Collected data
╔══

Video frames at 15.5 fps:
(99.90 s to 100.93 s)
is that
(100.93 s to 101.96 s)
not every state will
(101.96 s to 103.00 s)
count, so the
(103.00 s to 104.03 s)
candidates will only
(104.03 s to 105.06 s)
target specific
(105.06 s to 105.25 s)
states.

╚══
╔══

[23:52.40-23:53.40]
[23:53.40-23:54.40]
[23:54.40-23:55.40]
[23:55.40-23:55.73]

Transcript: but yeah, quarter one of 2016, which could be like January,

╚══

From the entries above, restate word for word the lines from the line containing "[23:52.40-23:53.40]" to the line containing "Transcript: but yeah, quarter", both ends included, and nothing more.

### Response to this exercise
[23:52.40-23:53.40]
[23:53.40-23:54.40]
[23:54.40-23:55.40]
[23:55.40-23:55.73]

Transcript: but yeah, quarter one of 2016, which could be like January,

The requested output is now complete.